Its faster in some things, certainly not in others.
Read anandtechs entire articles, they ALWAYS test not at the gpu limits in games so as to show the difference between cpu's in non gpu limited situations, there is never a single reason not to be running at gpu limited settings, ever. AT which point most of those graphs would end up within 4-5% of each other, sometimes less than 1%.
For gaming you'd be mad to spend a load on an expensive system, there really isn't a single game out there you can't max out on a £60 chip, if you get a low end quad core there won't be a game out there that can't be maxed out with it in the next couple years. Keeping in mind a much lower end chip, will also waste a lot less power idle, and when at load. An i7 muches quite a lot of power under load(so does a P2 quad) even when they are gpu limited all cores will be at full load voltage and clocks. A 65W quad is the way I'd go for power saving, performance, overclocking if you need it, more than enough for gaming.

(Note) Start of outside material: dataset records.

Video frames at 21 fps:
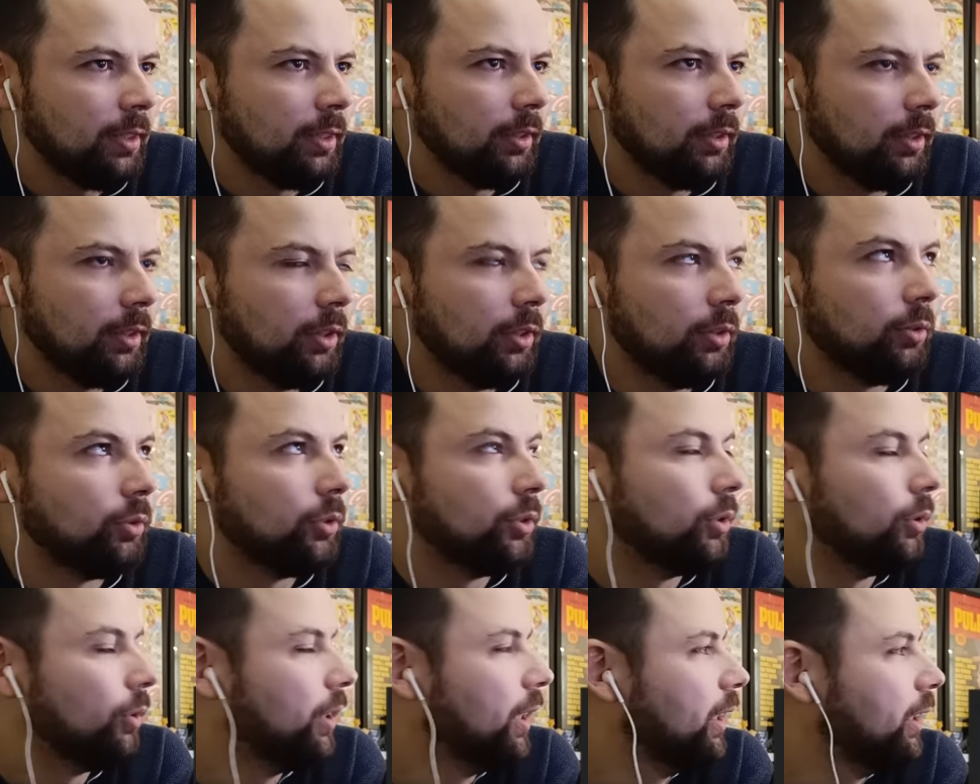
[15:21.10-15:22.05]
Oh,
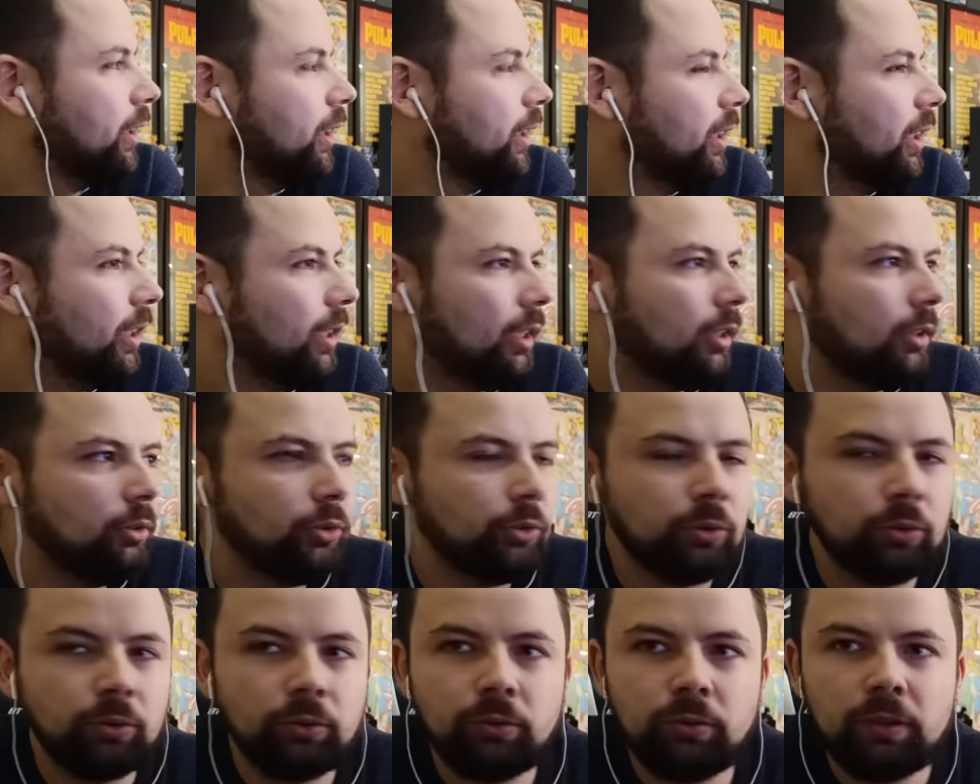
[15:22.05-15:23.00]
so they can
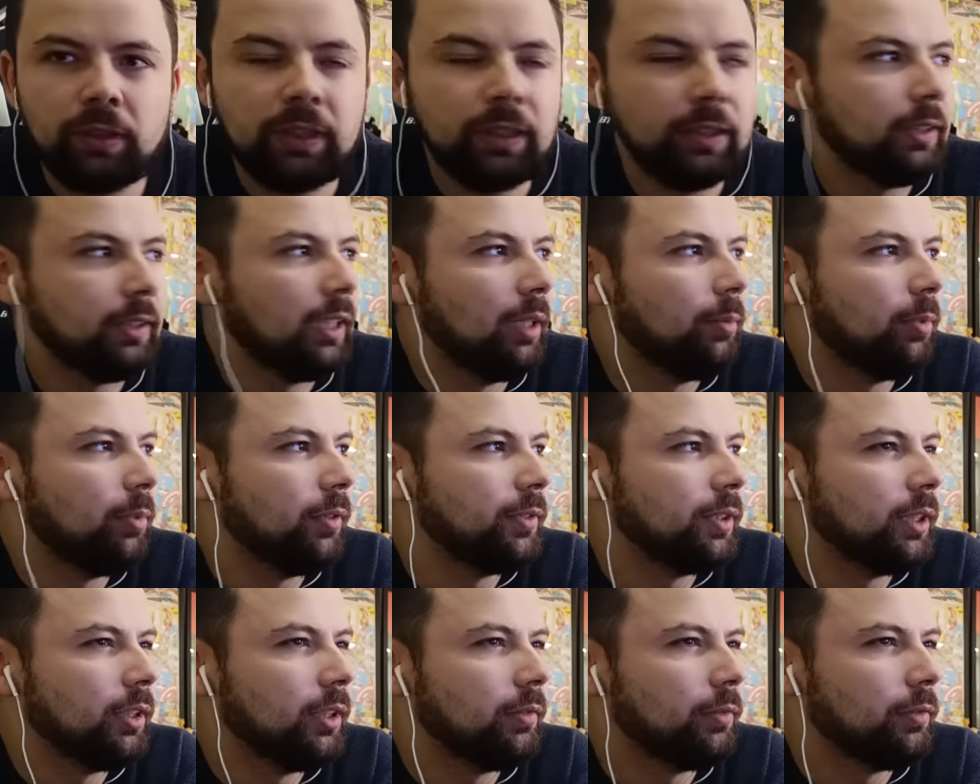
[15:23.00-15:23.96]
also do this type of
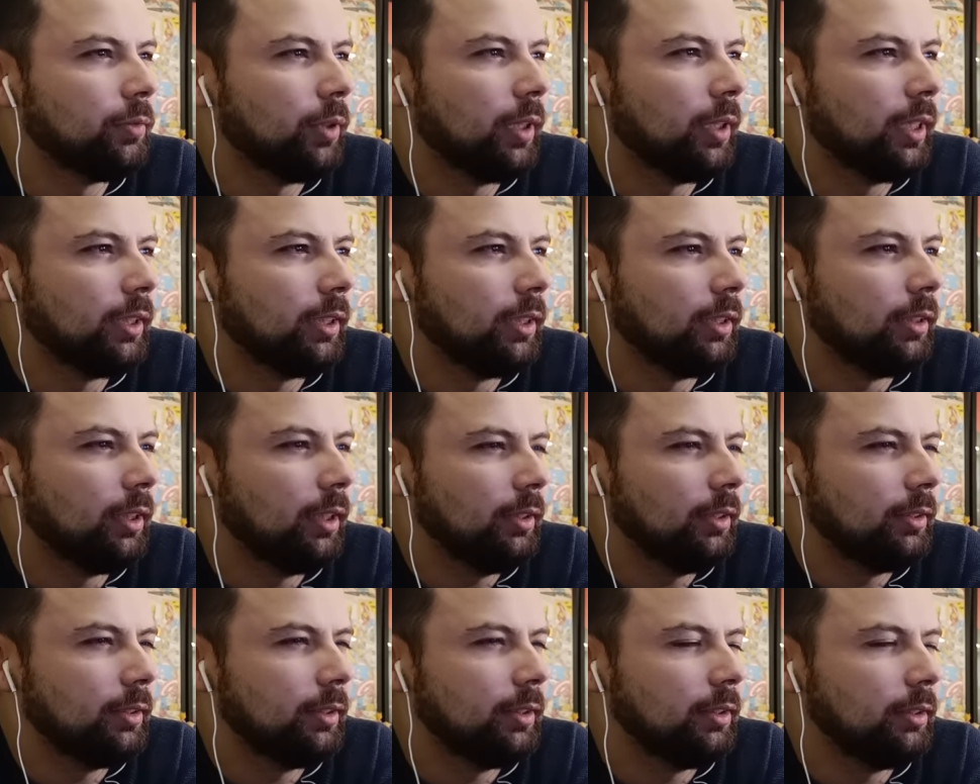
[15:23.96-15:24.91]
stuff, right,
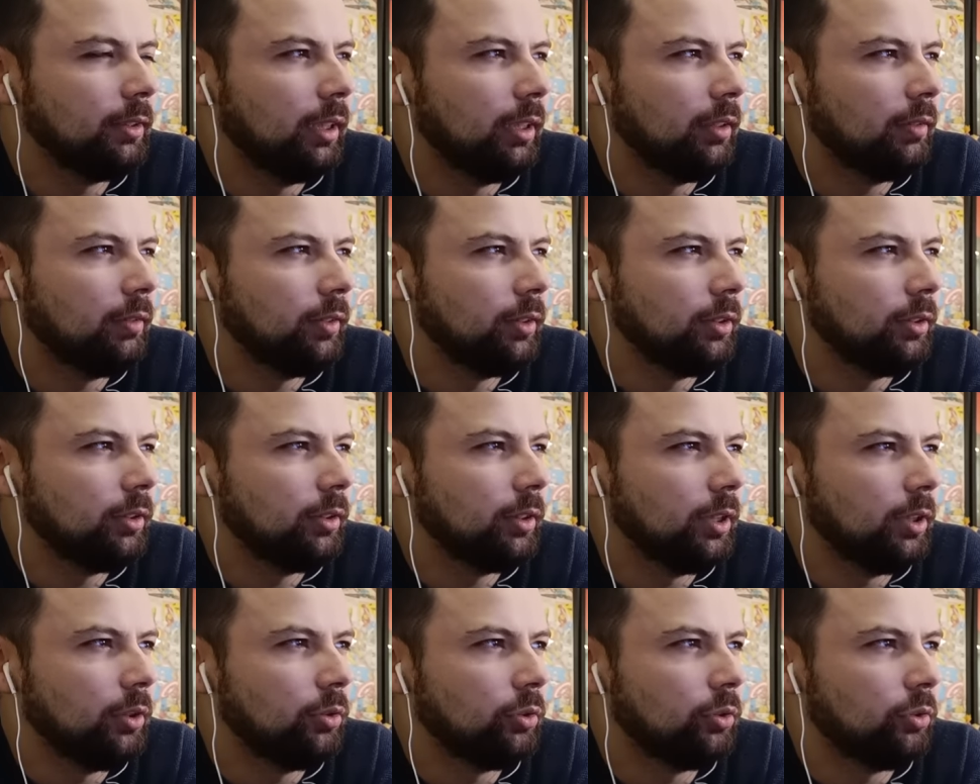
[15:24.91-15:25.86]
and still have in
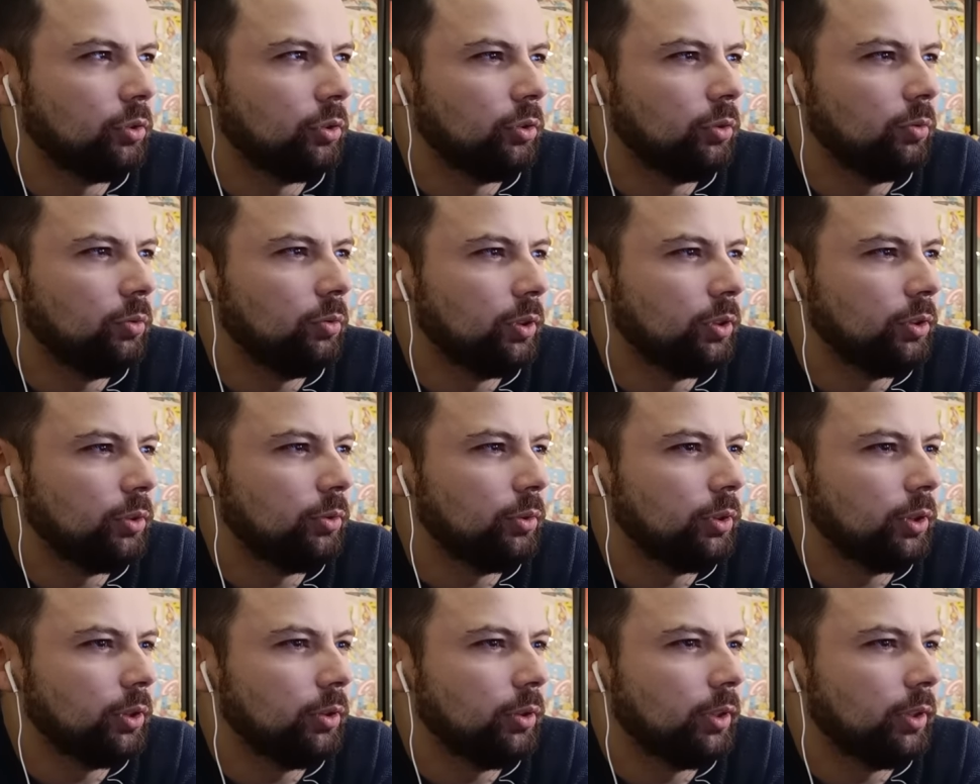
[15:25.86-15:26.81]
control what's
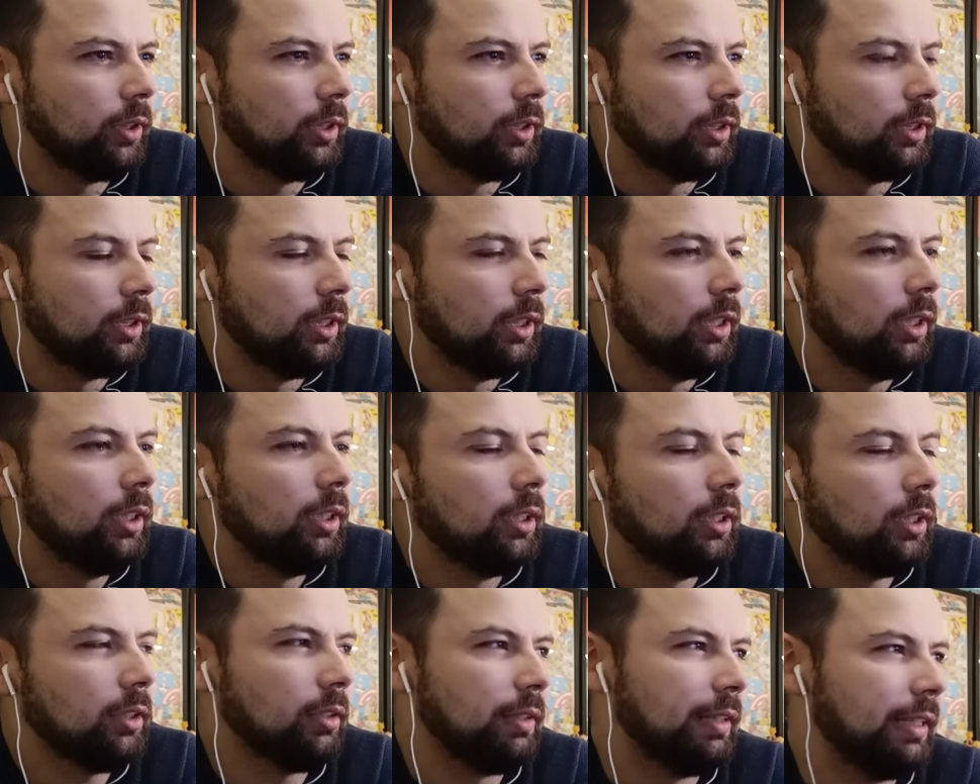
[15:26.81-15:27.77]
going on.
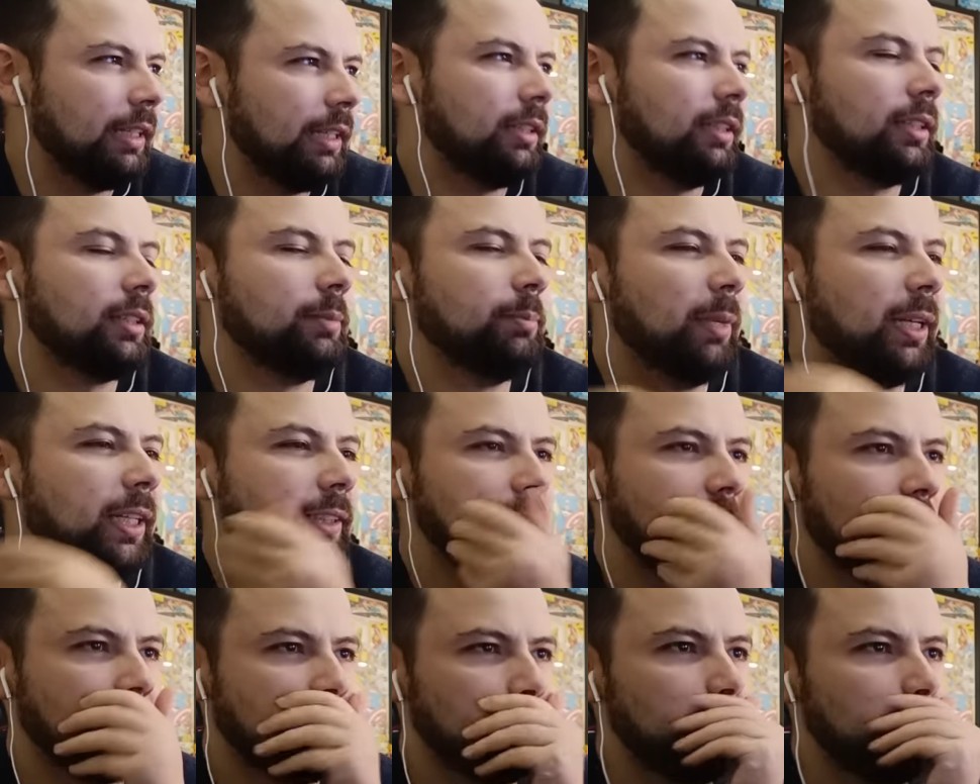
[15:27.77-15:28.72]
Okay, that makes
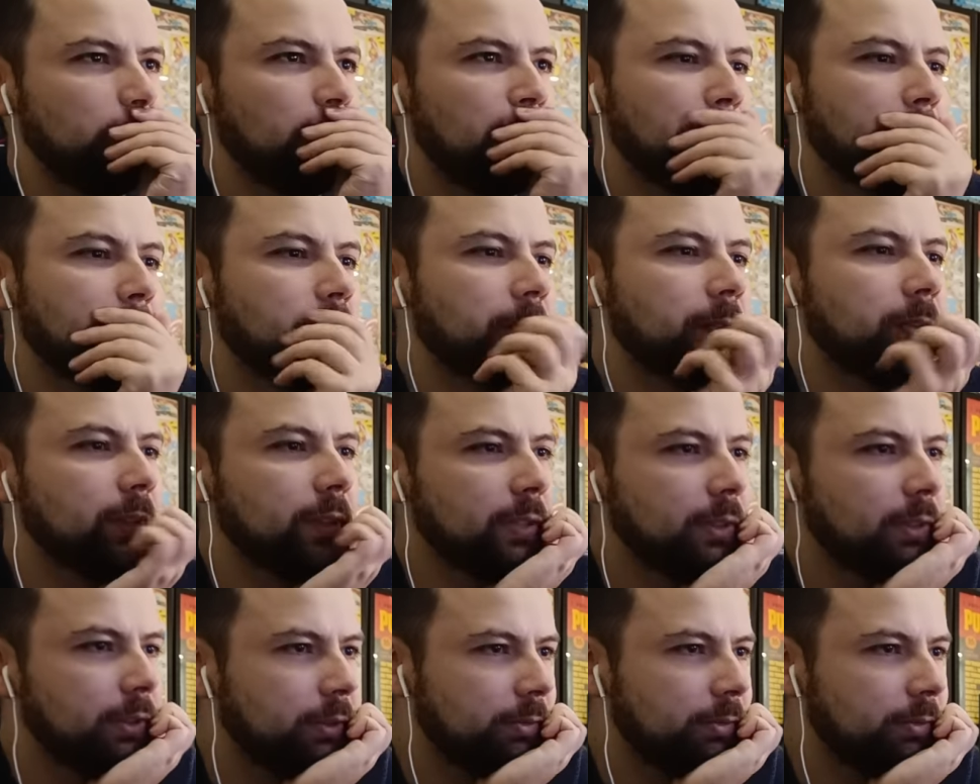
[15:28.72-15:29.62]
actually a lot of sense.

Frankly if you have a c2d, or up, you're set for gaming, there aren't any amd/intel chips in the past couple years that can't overclock well enough to be fine in all games, certainly no more recent chips, if you have a quad an upgrade will bring you nothing at all.

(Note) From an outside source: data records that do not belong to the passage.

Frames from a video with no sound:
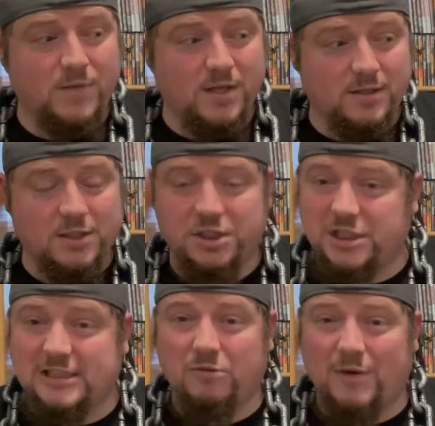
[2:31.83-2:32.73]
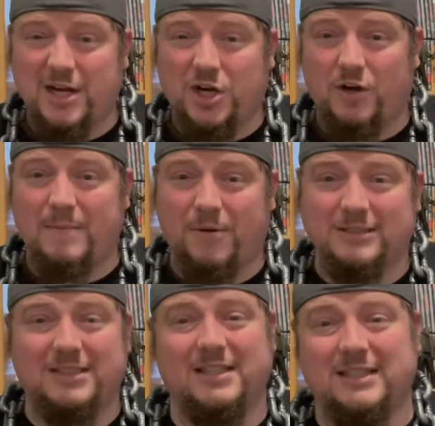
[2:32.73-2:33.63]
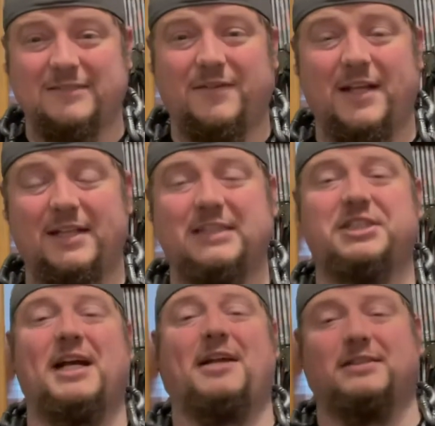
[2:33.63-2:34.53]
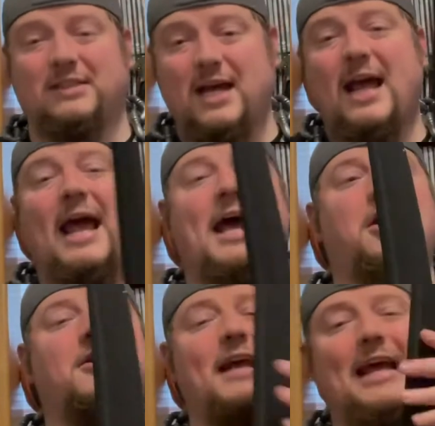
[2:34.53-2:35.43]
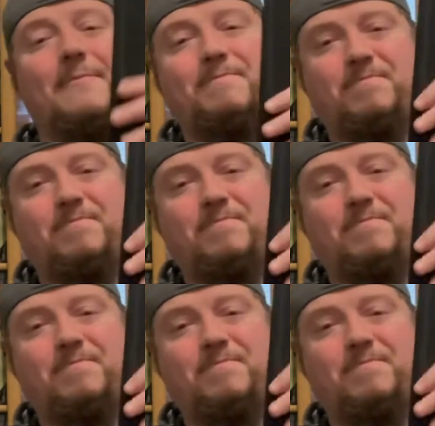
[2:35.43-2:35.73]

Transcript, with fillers: She's a reoccurring person in this in these channels, and her name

But it depends, people brought up gaming and the OP hasn't said he wants it for anything else.
If you're gaming is the only intensive thing you do with your computer an I5 is quite literally peeing money down the drain. You really should let us know what your current setup is, a huge number of people need the bare minimum of upgrades to game and its usually their graphics card and not cpu/mem/mobo/system.
For gaming, I wouldn't spend anything over £100, its just not worth it at all, there is no situation, crossfire, quadfire, trip sli included that will benefit you. Sure in crossfire setups a i7 will show a difference at 1680x1050, if you game with quadfire/sli'd top end cards at a resolution that low you're a plonker.

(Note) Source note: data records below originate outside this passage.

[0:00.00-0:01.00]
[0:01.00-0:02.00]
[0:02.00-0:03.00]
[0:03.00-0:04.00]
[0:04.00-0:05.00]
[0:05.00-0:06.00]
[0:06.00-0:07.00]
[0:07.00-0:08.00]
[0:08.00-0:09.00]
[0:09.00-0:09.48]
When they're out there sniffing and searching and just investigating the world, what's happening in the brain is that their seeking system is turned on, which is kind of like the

The Bandit, its actually interesting but AMD often have very very good minimum framerates, they don't have the raw horsepower to get the highest maxes, but often match and can sometimes beat an i7 on minimums, plus many people have commented, including anandtech, that a P2 system can often feel smoother in games than an i7... if that was down to earlier drivers and they've changed their opinion now I don't know, but lots of people mentioned that early on.
Also remember that for the rest of this year, AMD will get 6 core cpu's, probably in the £150-300 bracket and will almost certainly spank anything Intel can offer in terms of i5/i3 and maybe i7 with ease(in some things it will spank it, in amd's weakest/i7 strongest area's it might not but should match it, beat it or come very close.
Intel will get a 6 core also, but being that it will be limited to $1000, its really not worth speaking about and will only be on the i7 platform iirc?
With the new i3's and i5's, bear in mind as of yet you can't turn off the intergrated gpu, which is apparently a bit bothersome, and its crap for gaming and really a waste of money for a gaming setup, though great value with a cheap specific mobo without an IGP on the mobo chipset.
End of this year pushing into next, most people will be wanting to upgrade to AMD's new architecture and redesigned/next gen clarkdale/quads/octo's from Intel which I'm not sure if they'll require new mobo's or not.
This year AMD has more upgradability if you can't afford $1000 cpu's.. IF you might want to upgrade later this year. I'd also go AMD for anything gaming, and anything low end, i5 setups really only if you absolutely require the extra cpu power, photoshop, encoding, 3d apps(NOT gaming), plenty of other things. Gaming, IE/Firefox, flash, youtube, save money and go AMD, a X4/X3 or a low low end Intel will do you fine.